自己責任で片付けることができない健康問題

NHKスペシャル取材班の著書はNHKらしく万人向けの内容であり文体ですので読みやすいです。専門家にありがちな上から目線ということもないため「最初の一冊」としては良いかもしれません。


健康格差 あなたの寿命は社会が決める (講談社現代新書)

低所得の人の死亡率は、高所得の人のおよそ3倍―――。
「健康格差」は、健康に対する自己管理能力の低さが原因ではなく、生まれ育った家庭環境や地域、就いた職業や所得などが原因で生じた、病気のリスクや寿命など、私たち個人の健康状態に気づかぬうちに格差が生まれてしまうことを指します。
私たちは不健康・不摂生な人々に対して安易に「自己責任論」を振りかざしてしまいがちですが、現在ひそかに進行しているのは、所得や家庭環境などにより自らの健康を維持する最低限の条件すら蝕まれつつあるという異常事態です。まさに《寿命の格差》とも言うべき「健康格差」の危機的な実態に、NHKスペシャル取材班が総力を挙げて迫ります。
「健康格差」を放置していると、将来的に社会保障費が爆発的に増大していく。私たちが「健康格差」に無関心ではいられないのは、膨張する社会保障費への対策は喫緊の課題だからです。そして、私たちの誰もが健康を損なう事態になりかねないからです。
年金・雇用・介護・少子化など、NHKスペシャル取材班は様々なテーマを取り扱ってきましたが、「健康格差」はこれらのすべての根本に結びつく問題であることがわかりました。社会と健康の問題を深く考えるうえで必携の1冊です。

第1章 すべての世代に迫る「健康格差」
第2章 秋田県男性が短命な「意外な理由」
第3章 イギリスの国家的対策と足立区の挑戦
第4章 「健康格差」解消の鍵は?
第5章 白熱討論! 「健康格差」は自己責任か
第6章 拡大する日本人の「命の格差」

帯に書かれている「寿命って自己責任ですか?」というキャッチがこの書籍に書かれている全てです。この疑問に対して多少なりとも自分の考えを持っている人は必読です。

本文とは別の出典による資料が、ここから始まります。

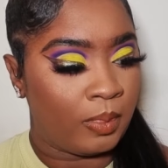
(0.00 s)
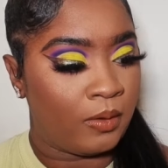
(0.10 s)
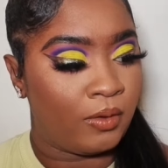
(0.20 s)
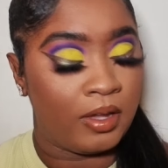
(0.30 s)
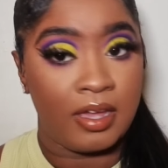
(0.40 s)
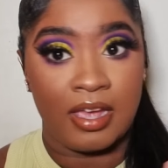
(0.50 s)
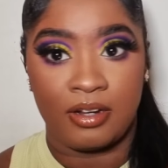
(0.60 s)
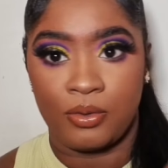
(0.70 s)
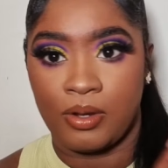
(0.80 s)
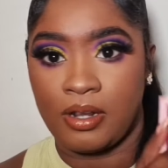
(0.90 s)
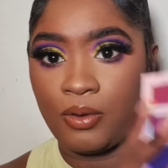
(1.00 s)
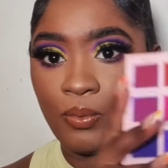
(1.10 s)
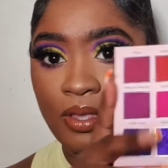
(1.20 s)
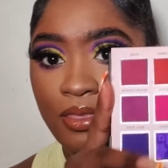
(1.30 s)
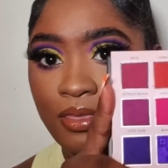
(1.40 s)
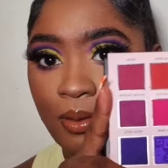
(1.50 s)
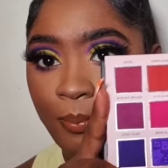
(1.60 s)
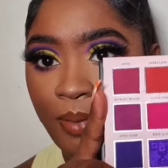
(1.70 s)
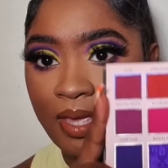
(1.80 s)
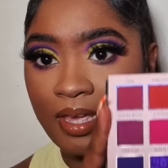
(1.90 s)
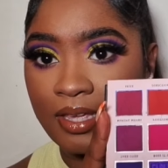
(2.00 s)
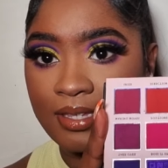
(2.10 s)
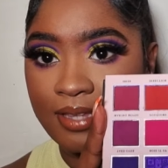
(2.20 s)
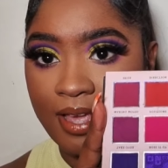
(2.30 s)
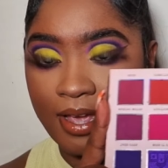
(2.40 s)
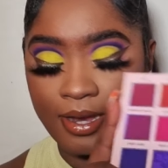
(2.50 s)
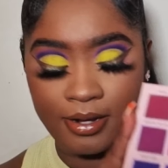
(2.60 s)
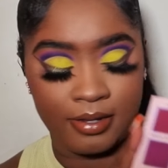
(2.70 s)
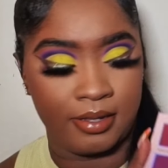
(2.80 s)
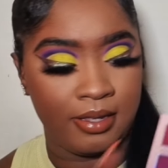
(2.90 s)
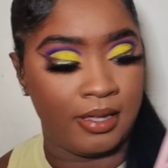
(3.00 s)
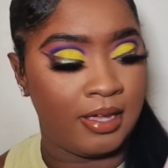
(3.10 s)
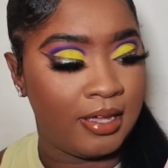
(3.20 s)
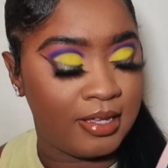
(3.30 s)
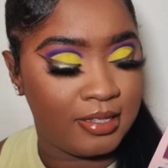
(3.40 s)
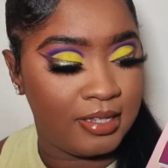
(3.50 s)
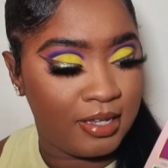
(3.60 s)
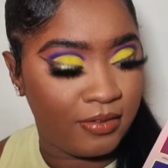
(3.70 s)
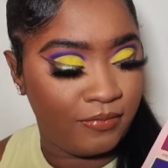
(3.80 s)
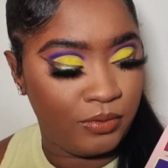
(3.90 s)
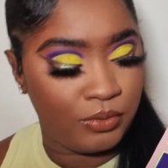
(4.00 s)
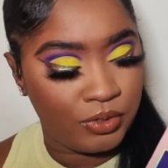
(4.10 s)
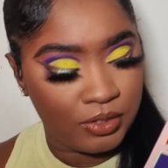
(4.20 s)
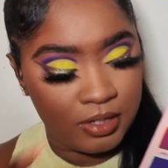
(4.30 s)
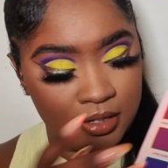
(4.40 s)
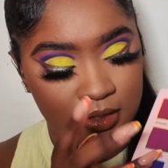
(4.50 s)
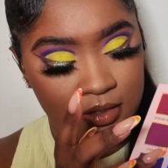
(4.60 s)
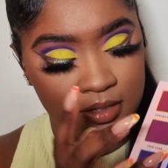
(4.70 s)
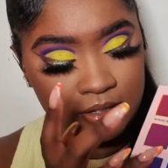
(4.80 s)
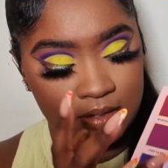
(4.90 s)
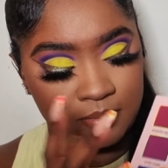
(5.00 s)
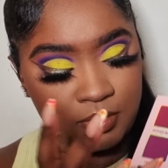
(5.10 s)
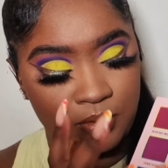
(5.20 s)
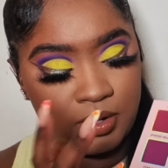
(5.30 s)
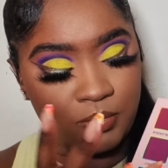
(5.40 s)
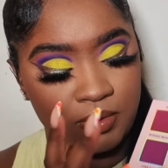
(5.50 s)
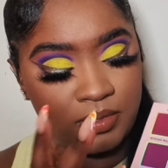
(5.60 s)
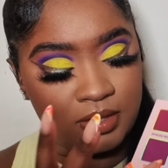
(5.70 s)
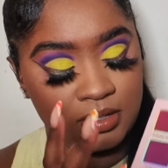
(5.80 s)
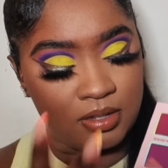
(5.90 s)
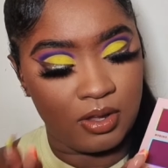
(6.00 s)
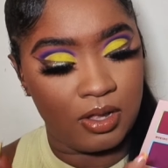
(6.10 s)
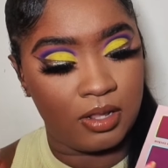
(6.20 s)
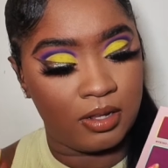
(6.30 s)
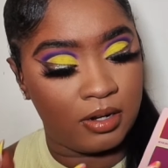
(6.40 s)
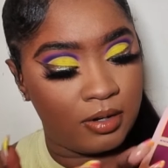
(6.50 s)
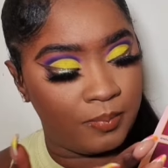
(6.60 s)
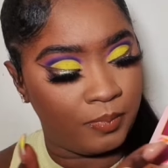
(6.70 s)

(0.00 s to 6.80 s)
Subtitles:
Okay, I'm going in with the pink side and take a few shades. I'm going in with this color,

私は毎月当たり前のように給与から天引きされる健康保険料に不満を持っています。なぜ所得に比例して健康保険料が高額になるのでしょうか。納めている健康保険料に関係なく自己負担は3割です。さらに年額で40万円以上納めていても医療費は殆ど使っていません。極論からすれば、過去に納めた健康保険料の総額を考えれば無保険で全額医療費負担の方がお得です。

書籍を読むとその不満がさらに高まります、所得が低いほど医療費を使っているわけで、その割には納めている健康保険料は非常に少ないのです。多額の健康保険料を納めている人たちは健康で医療費を使わない。民間の保険制度に比べると矛盾していることは明白です。

厚生年金のようにたくさん払った人はあとから年金をたくさん貰えるのなら納得できるでしょうし、所得に関係なく健康保険料を一律にするのなら相互扶助としては仕方ないとは思えます。そして、健康志向が高ければ防ぐことができる「生活習慣病」に関しては、使った医療費に比例して自己負担の割合を増やして欲しいものです。

勤務先で健康問題のことを提案すると「自己責任」に話を持っていこうとする人が大勢います。その人たちは日本の制度における日本の近い将来が見えていないのです。社会が何もせずに「自己責任」で片付け、莫大な医療費を使う人が大勢現れ、健康保険の崩壊、自己負担増大、治療できない人が働けなくなり生活保護に頼り、日本の財政を圧迫。

アメリカのように根本が「自己責任」で成り立っているお国柄なら「健康問題も自己責任」で良いのでしょうが、日本の場合は「健康格差 あなたの寿命は社会が決める」に書かれているように日本国憲法で保障されているため「自己責任」で片づけることはできません。

日本国憲法第25条
第1項
すべて国民は、健康で文化的な最低限度の生活を営む権利を有する。
第2項
国は、すべての生活部面について、社会福祉、社会保障及び公衆衛生の向上及び増進に努めなければならない。

『第5章 白熱討論!「健康格差」は自己責任か』で何らかの結論が書かれているのか期待しましたが、番組内での議論に多少肉付けして掲載されているだけです。専門家とは違い、NHKの立場としては個人的な意見を書くことができないのかもしれません。

あくまでも「日本の現状はこうです」「他国の上手くいっている取組み事例はこれです」「いろんな人の意見」が書かれている書籍ですが、自己責任で片づけずに実際に取り組んでいる行政の事例を知りたい場合に参考になります。特に健康志向が低い人にとって「健康になります」という働き掛けは全く無意味であることは「目から鱗」です。